(Records drawn from a dataset):
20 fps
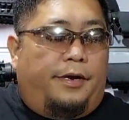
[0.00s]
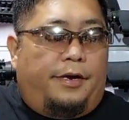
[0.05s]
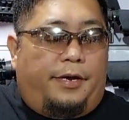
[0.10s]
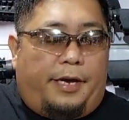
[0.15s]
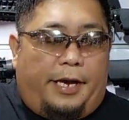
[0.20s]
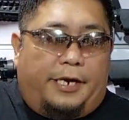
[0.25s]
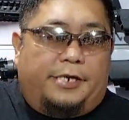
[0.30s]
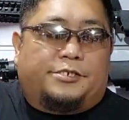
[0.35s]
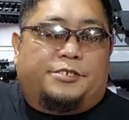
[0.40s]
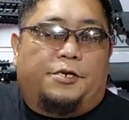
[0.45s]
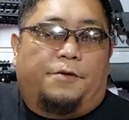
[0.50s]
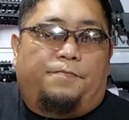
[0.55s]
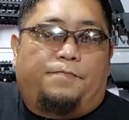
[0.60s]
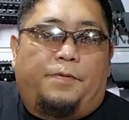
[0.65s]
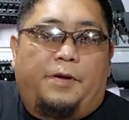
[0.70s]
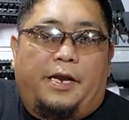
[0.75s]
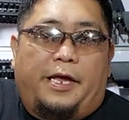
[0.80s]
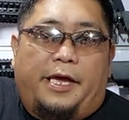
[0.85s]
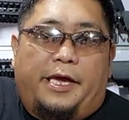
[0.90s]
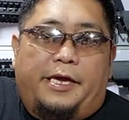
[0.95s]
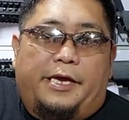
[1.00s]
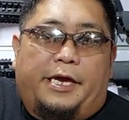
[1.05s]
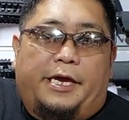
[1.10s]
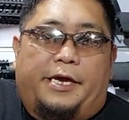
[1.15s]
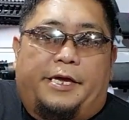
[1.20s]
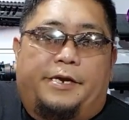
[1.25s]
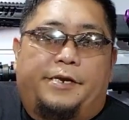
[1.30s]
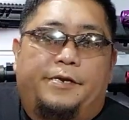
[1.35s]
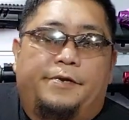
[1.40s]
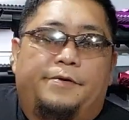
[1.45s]
airsoft
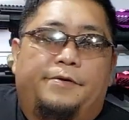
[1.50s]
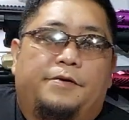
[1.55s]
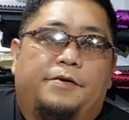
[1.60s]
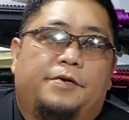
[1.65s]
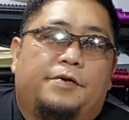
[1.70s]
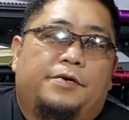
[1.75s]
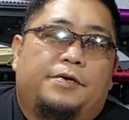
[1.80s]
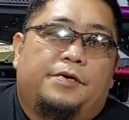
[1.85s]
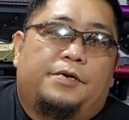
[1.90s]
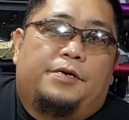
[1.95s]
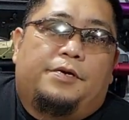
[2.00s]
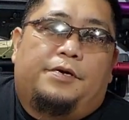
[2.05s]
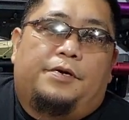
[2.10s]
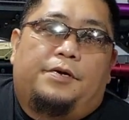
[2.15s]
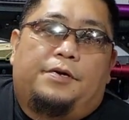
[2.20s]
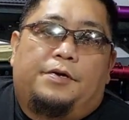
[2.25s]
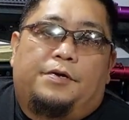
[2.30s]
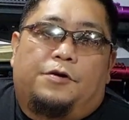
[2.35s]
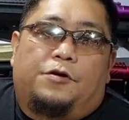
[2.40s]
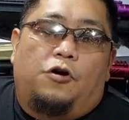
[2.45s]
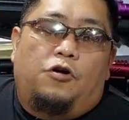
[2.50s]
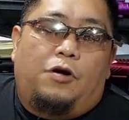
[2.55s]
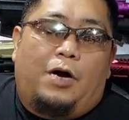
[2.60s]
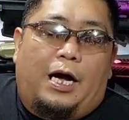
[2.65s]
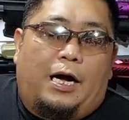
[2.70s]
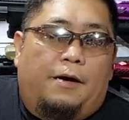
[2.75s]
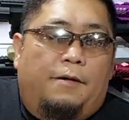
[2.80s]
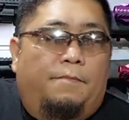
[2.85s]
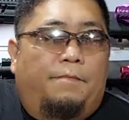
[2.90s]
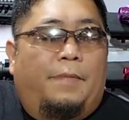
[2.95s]
player, kung
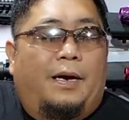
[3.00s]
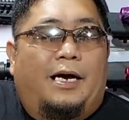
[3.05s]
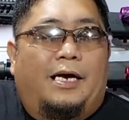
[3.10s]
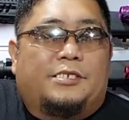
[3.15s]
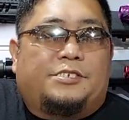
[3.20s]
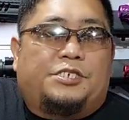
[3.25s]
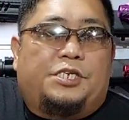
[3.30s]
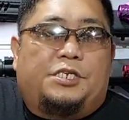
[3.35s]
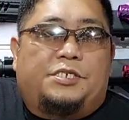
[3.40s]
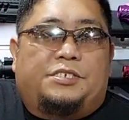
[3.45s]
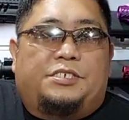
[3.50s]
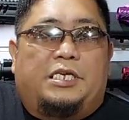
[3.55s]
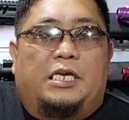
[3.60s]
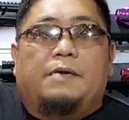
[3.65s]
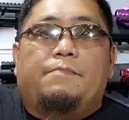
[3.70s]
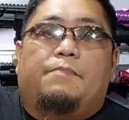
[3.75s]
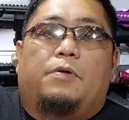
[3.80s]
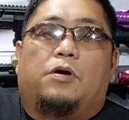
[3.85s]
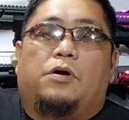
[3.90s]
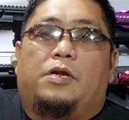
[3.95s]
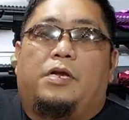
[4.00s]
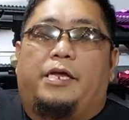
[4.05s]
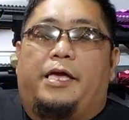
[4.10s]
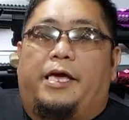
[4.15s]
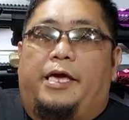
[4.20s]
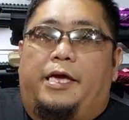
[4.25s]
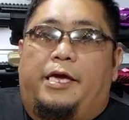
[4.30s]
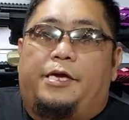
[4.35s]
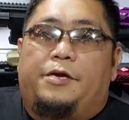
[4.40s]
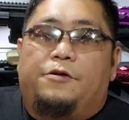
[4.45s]
ang mga sisibol
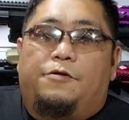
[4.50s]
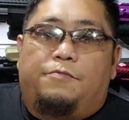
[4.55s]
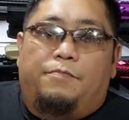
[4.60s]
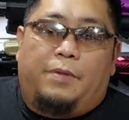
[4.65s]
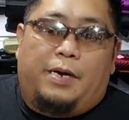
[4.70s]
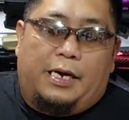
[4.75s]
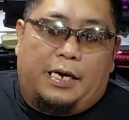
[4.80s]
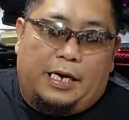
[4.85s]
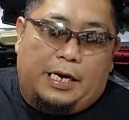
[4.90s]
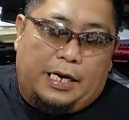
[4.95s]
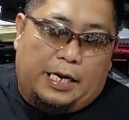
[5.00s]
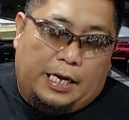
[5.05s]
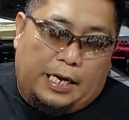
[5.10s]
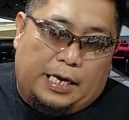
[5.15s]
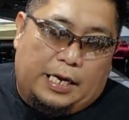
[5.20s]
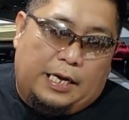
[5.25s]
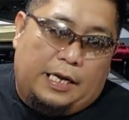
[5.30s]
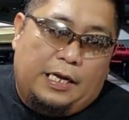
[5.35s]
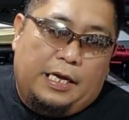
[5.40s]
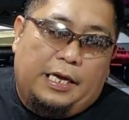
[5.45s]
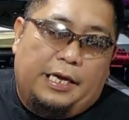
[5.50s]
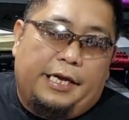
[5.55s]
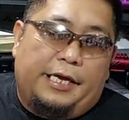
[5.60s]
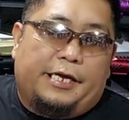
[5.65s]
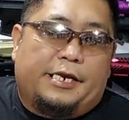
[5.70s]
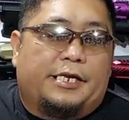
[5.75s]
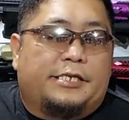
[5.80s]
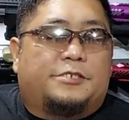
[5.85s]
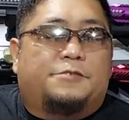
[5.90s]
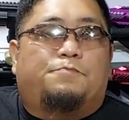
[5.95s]
eh yung mga
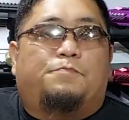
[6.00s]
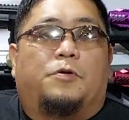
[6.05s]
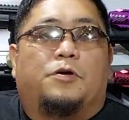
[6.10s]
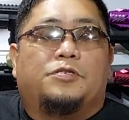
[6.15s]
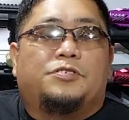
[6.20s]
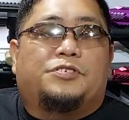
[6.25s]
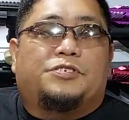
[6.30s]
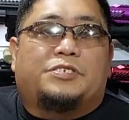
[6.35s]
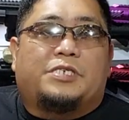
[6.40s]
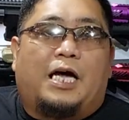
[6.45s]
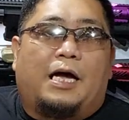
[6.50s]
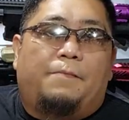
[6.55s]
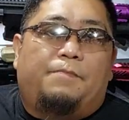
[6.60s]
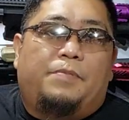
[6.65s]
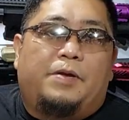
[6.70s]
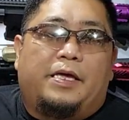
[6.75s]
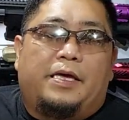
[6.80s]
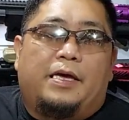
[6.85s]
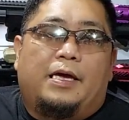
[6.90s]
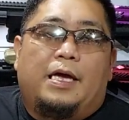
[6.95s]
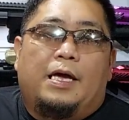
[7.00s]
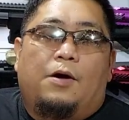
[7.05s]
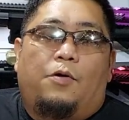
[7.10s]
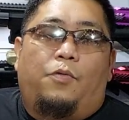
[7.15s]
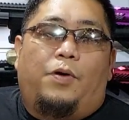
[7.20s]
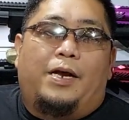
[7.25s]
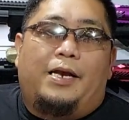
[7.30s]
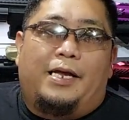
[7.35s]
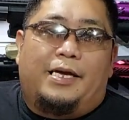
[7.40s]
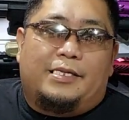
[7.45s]
irresponsible,
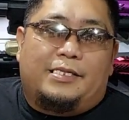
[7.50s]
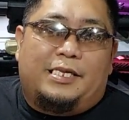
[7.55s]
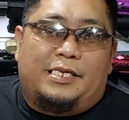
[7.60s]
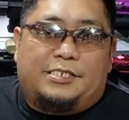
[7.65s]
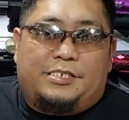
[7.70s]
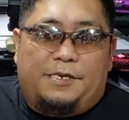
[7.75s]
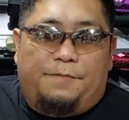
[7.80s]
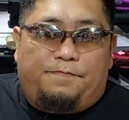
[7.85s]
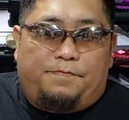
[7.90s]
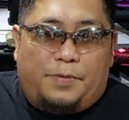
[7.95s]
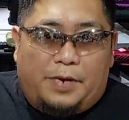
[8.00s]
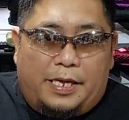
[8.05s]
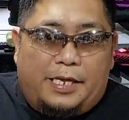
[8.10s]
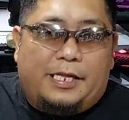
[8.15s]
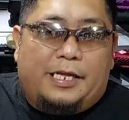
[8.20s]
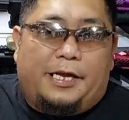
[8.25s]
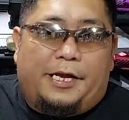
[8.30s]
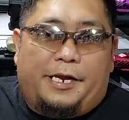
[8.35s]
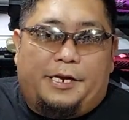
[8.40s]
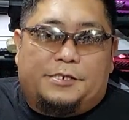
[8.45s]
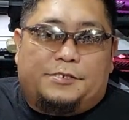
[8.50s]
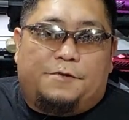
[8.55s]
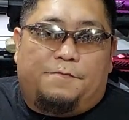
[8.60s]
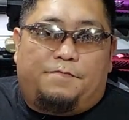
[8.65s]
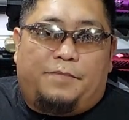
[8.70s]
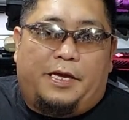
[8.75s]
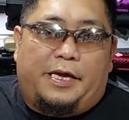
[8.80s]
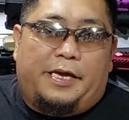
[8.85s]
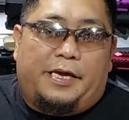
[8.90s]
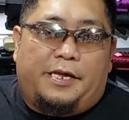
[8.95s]
walang disiplina ng
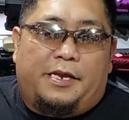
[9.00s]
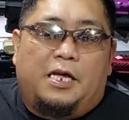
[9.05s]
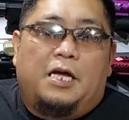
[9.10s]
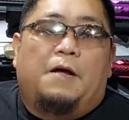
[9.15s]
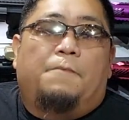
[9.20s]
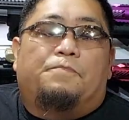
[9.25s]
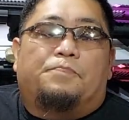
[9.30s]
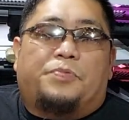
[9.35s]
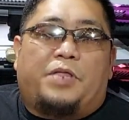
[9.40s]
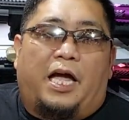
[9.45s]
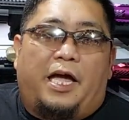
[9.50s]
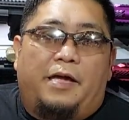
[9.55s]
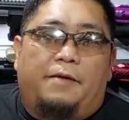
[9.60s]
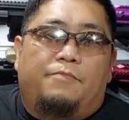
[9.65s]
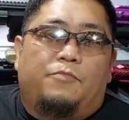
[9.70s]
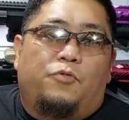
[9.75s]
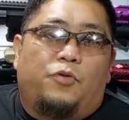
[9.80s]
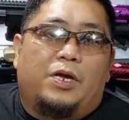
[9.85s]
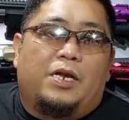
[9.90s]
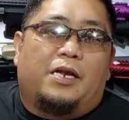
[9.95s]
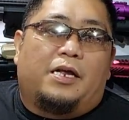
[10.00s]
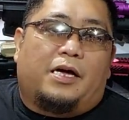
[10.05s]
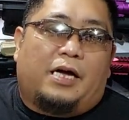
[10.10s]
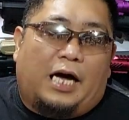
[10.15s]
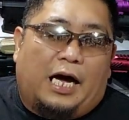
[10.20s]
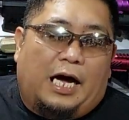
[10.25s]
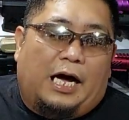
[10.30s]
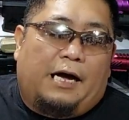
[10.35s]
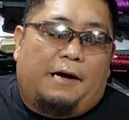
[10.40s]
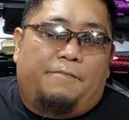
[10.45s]
airsoft player, time will
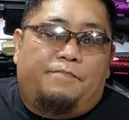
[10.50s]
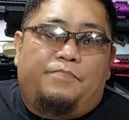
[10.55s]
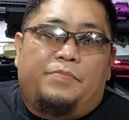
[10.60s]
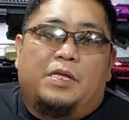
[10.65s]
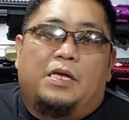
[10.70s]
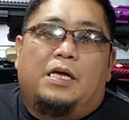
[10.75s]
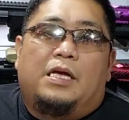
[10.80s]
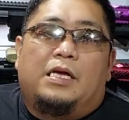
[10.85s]
come,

(EXERCISE BRIEF): Copy all records exactly, no images.

(SOLUTION):
20 fps
[0.00s]
[0.05s]
[0.10s]
[0.15s]
[0.20s]
[0.25s]
[0.30s]
[0.35s]
[0.40s]
[0.45s]
[0.50s]
[0.55s]
[0.60s]
[0.65s]
[0.70s]
[0.75s]
[0.80s]
[0.85s]
[0.90s]
[0.95s]
[1.00s]
[1.05s]
[1.10s]
[1.15s]
[1.20s]
[1.25s]
[1.30s]
[1.35s]
[1.40s]
[1.45s]
airsoft
[1.50s]
[1.55s]
[1.60s]
[1.65s]
[1.70s]
[1.75s]
[1.80s]
[1.85s]
[1.90s]
[1.95s]
[2.00s]
[2.05s]
[2.10s]
[2.15s]
[2.20s]
[2.25s]
[2.30s]
[2.35s]
[2.40s]
[2.45s]
[2.50s]
[2.55s]
[2.60s]
[2.65s]
[2.70s]
[2.75s]
[2.80s]
[2.85s]
[2.90s]
[2.95s]
player, kung
[3.00s]
[3.05s]
[3.10s]
[3.15s]
[3.20s]
[3.25s]
[3.30s]
[3.35s]
[3.40s]
[3.45s]
[3.50s]
[3.55s]
[3.60s]
[3.65s]
[3.70s]
[3.75s]
[3.80s]
[3.85s]
[3.90s]
[3.95s]
[4.00s]
[4.05s]
[4.10s]
[4.15s]
[4.20s]
[4.25s]
[4.30s]
[4.35s]
[4.40s]
[4.45s]
ang mga sisibol
[4.50s]
[4.55s]
[4.60s]
[4.65s]
[4.70s]
[4.75s]
[4.80s]
[4.85s]
[4.90s]
[4.95s]
[5.00s]
[5.05s]
[5.10s]
[5.15s]
[5.20s]
[5.25s]
[5.30s]
[5.35s]
[5.40s]
[5.45s]
[5.50s]
[5.55s]
[5.60s]
[5.65s]
[5.70s]
[5.75s]
[5.80s]
[5.85s]
[5.90s]
[5.95s]
eh yung mga
[6.00s]
[6.05s]
[6.10s]
[6.15s]
[6.20s]
[6.25s]
[6.30s]
[6.35s]
[6.40s]
[6.45s]
[6.50s]
[6.55s]
[6.60s]
[6.65s]
[6.70s]
[6.75s]
[6.80s]
[6.85s]
[6.90s]
[6.95s]
[7.00s]
[7.05s]
[7.10s]
[7.15s]
[7.20s]
[7.25s]
[7.30s]
[7.35s]
[7.40s]
[7.45s]
irresponsible,
[7.50s]
[7.55s]
[7.60s]
[7.65s]
[7.70s]
[7.75s]
[7.80s]
[7.85s]
[7.90s]
[7.95s]
[8.00s]
[8.05s]
[8.10s]
[8.15s]
[8.20s]
[8.25s]
[8.30s]
[8.35s]
[8.40s]
[8.45s]
[8.50s]
[8.55s]
[8.60s]
[8.65s]
[8.70s]
[8.75s]
[8.80s]
[8.85s]
[8.90s]
[8.95s]
walang disiplina ng
[9.00s]
[9.05s]
[9.10s]
[9.15s]
[9.20s]
[9.25s]
[9.30s]
[9.35s]
[9.40s]
[9.45s]
[9.50s]
[9.55s]
[9.60s]
[9.65s]
[9.70s]
[9.75s]
[9.80s]
[9.85s]
[9.90s]
[9.95s]
[10.00s]
[10.05s]
[10.10s]
[10.15s]
[10.20s]
[10.25s]
[10.30s]
[10.35s]
[10.40s]
[10.45s]
airsoft player, time will
[10.50s]
[10.55s]
[10.60s]
[10.65s]
[10.70s]
[10.75s]
[10.80s]
[10.85s]
come,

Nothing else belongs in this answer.